Tesla in Talks for a New Battery Supplier As Safety Concerns Spread
You can chalk it up to coincidence if you like, but it's still interesting that word Tesla Motors (NASDAQ: TSLA) was shopping around for a new company to produce batteries for its electric cars happened to surface the same week as a video of one of its Model S sedans catching fire.
That video apparently contributed to Tesla share prices tumbling last week – and raised new concerns regarding the safety of lithium ion batteries.
Late last week, Reuters confirmed that Tesla and Samsung SDI – a division of Samsung Electronics (OTC: SSNLF) – were in talks regarding the South Korean company's supplying battery technology to California-based Tesla.
In 2011 Tesla finalized a supply agreement with Japan's Panasonic Corporation (OTC: PCRFY) , making it the primary source of “automotive grade” lithium ion battery cells for the Model S. And a year earlier, Panasonic invested $30 million in Tesla, to reportedly “deepen the partnership and foster growth of the electric car industry.”
But the wire service also quotes a source “familiar with the discussions” who said the battery cell technology produced by Samsung SDI is not “as yet” competitive with the Panasonic product – and added that Samsung and Tesla were not close to a deal.
The Tesla car fire, meawhile, apparently took place after the vehicle ran into a large piece of debris at highway speed. But as Kevin Bullis, senior energy editor for the MIT Technology Review, blogged last week, “there is some real concern out there about the safety of lithium ion batteries, which is understandable because there have been well reported cases of lithium ion batteries catching fire.”
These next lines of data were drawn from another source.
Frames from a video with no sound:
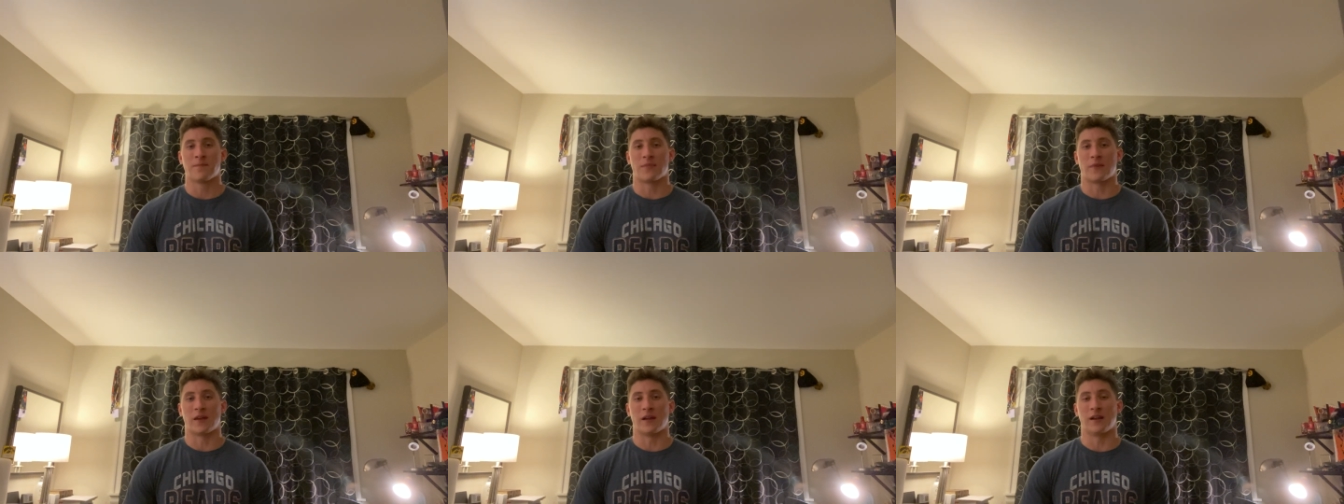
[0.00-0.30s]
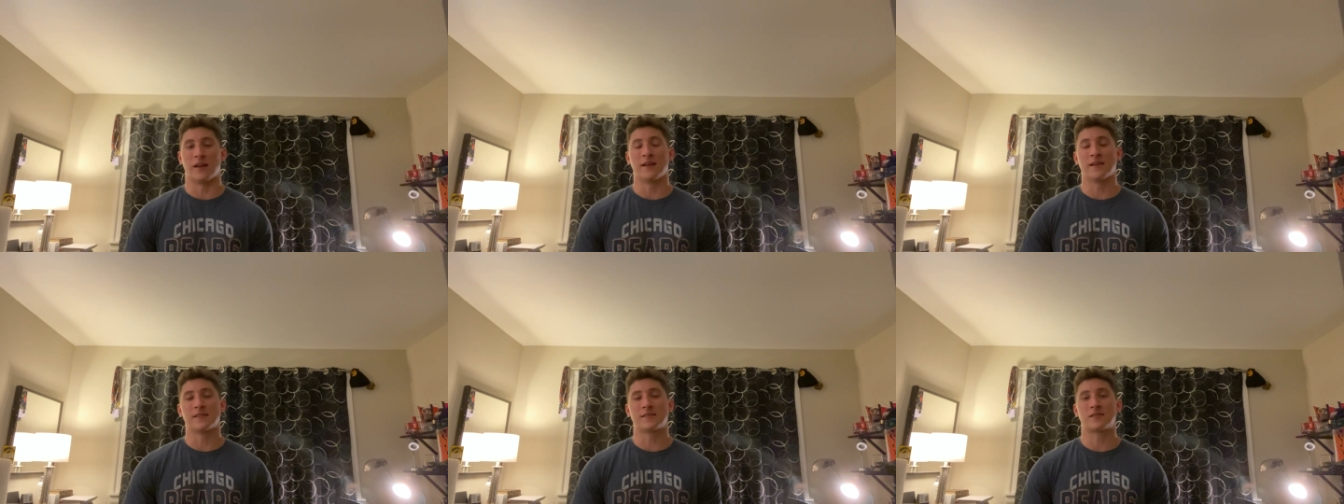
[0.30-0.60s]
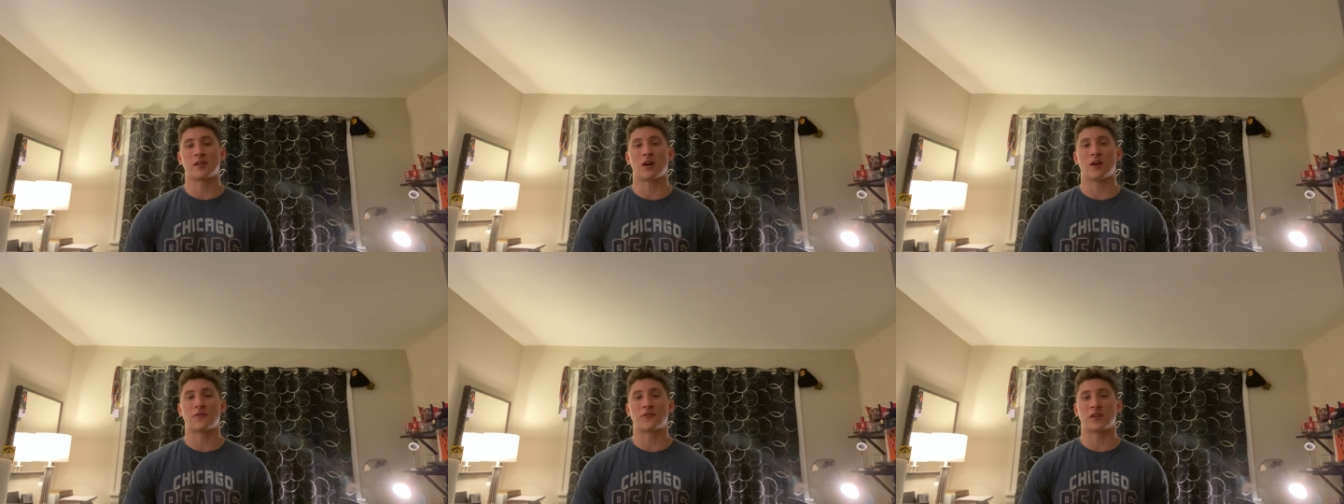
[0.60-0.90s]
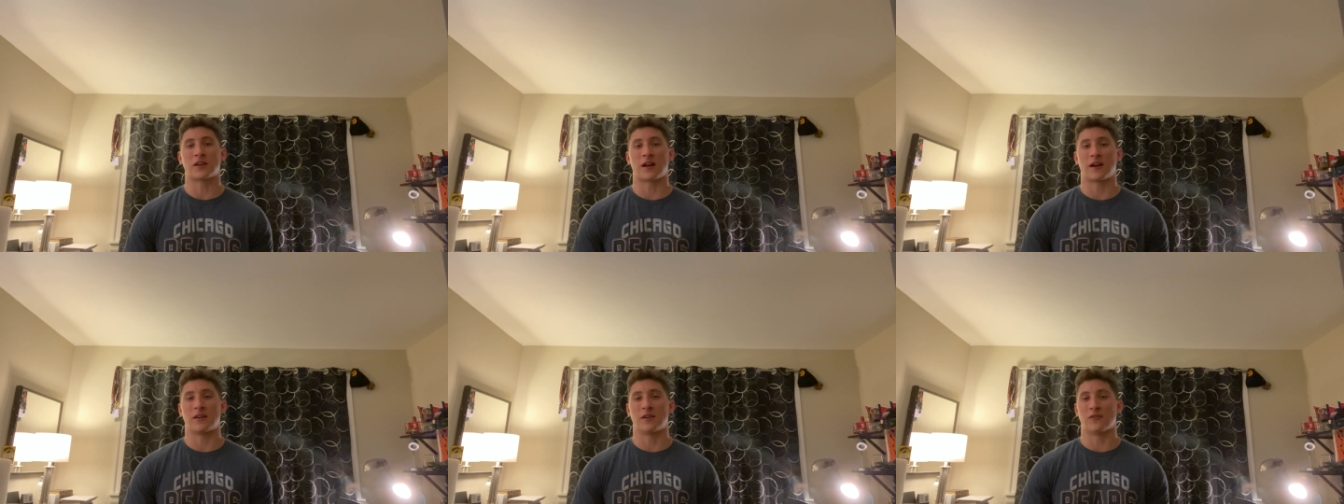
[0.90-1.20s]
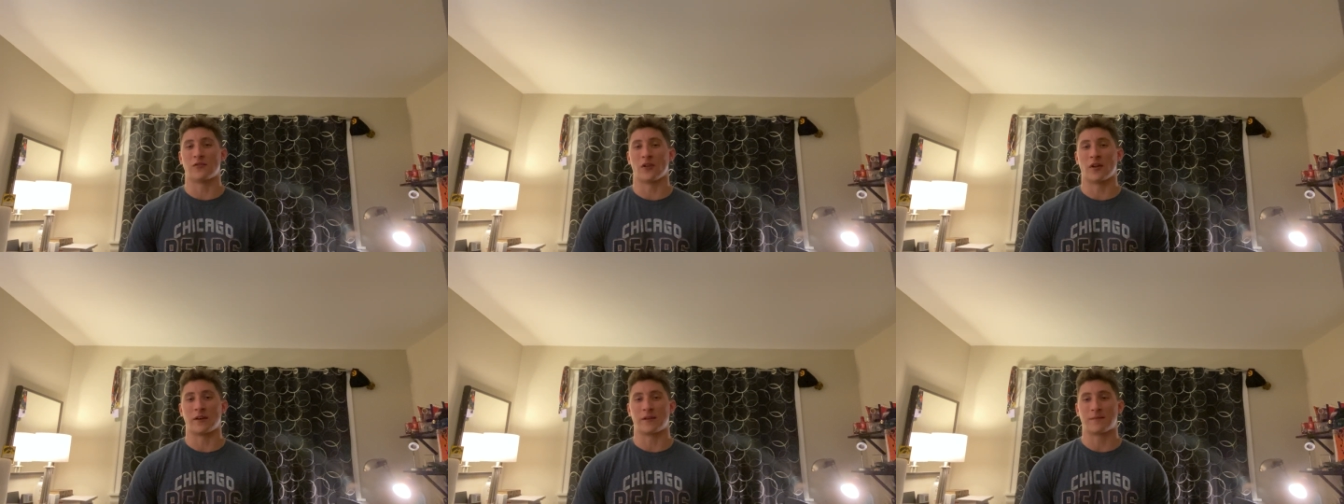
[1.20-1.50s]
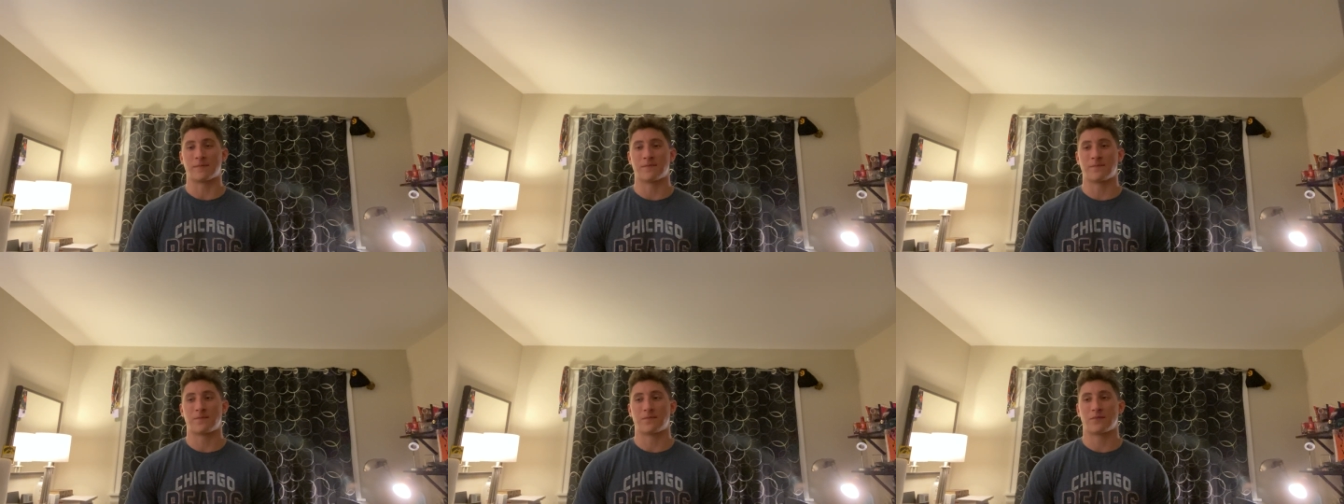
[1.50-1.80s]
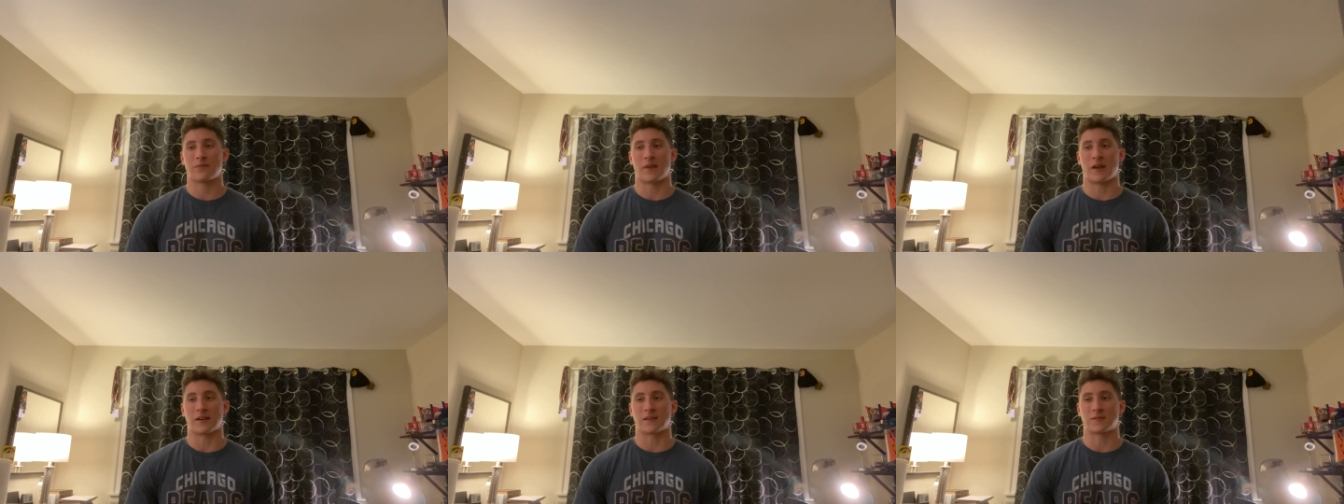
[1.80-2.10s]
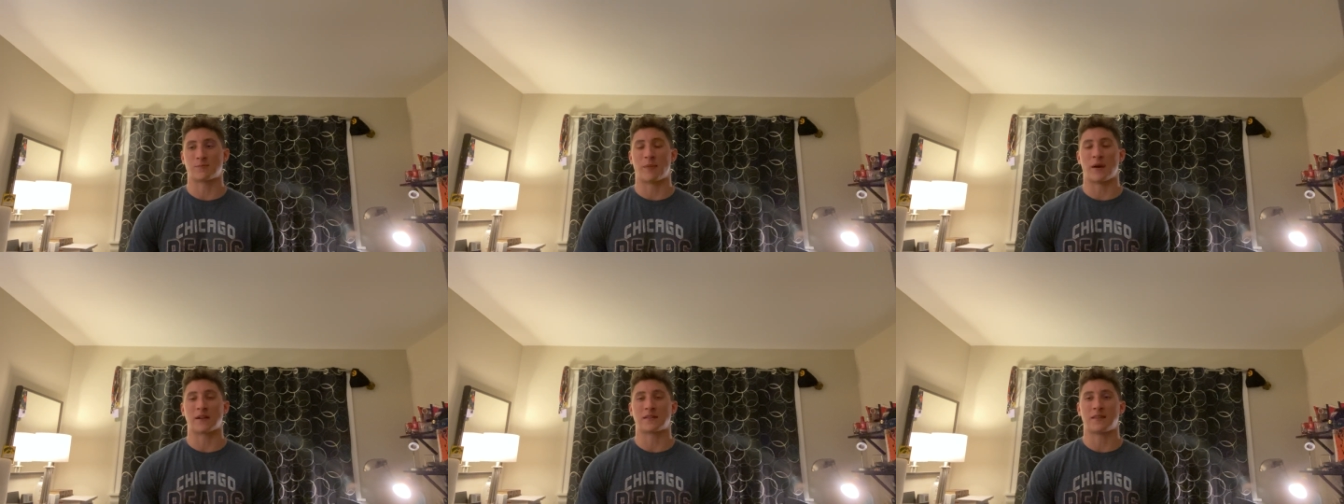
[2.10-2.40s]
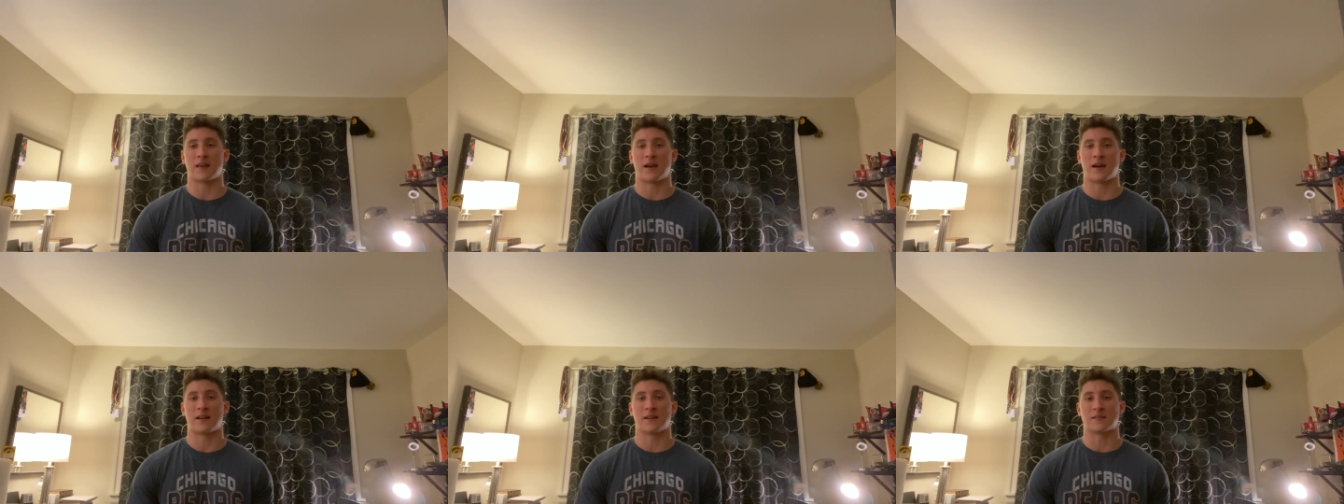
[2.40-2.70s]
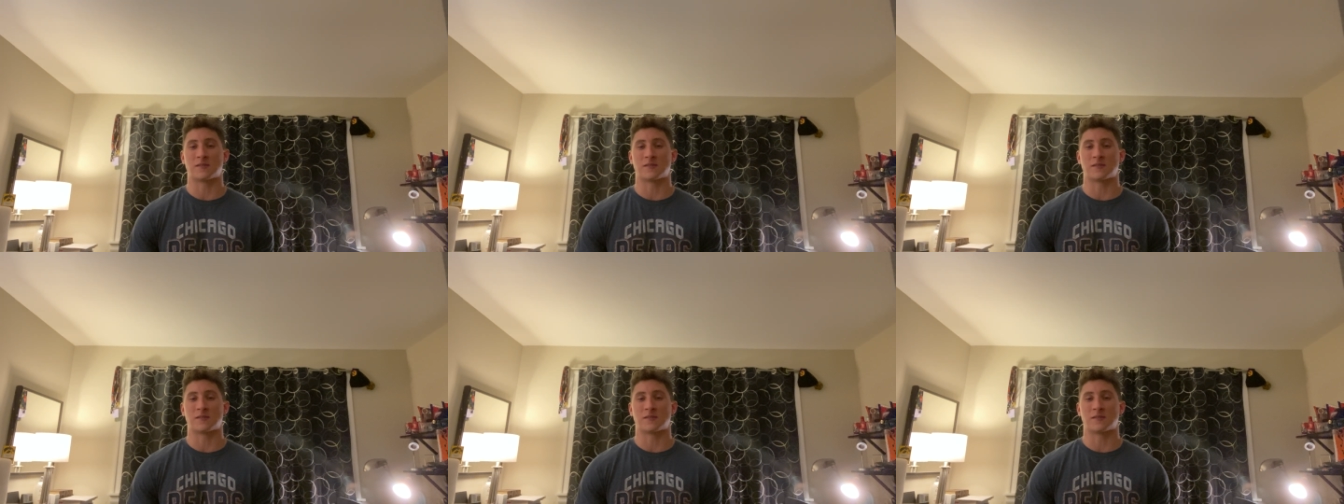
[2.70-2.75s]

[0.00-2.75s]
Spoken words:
it is tough to kind of like expect that,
And Bullis lists a variety of well-publicized incidents – including burning lap tops and cell phones, the destruction of a group of electric cars produced by the now-defunct Fisker Automotive after getting wet during Hurricane Sandy and the grounding of Boeing's (NYSE: BA) troubled 787 Dreamliner – all blamed on seemingly spontaneous lithium ion battery fires.
For his part, Tesla founder Elon Musk noted drivers are far more likely to experience fire in a conventional gasoline car than in one of his all-electric vehicles. “There should be absolutely zero doubt that it is safer to power a car with a battery than a large tank of highly flammable liquid,” he said in a press statement.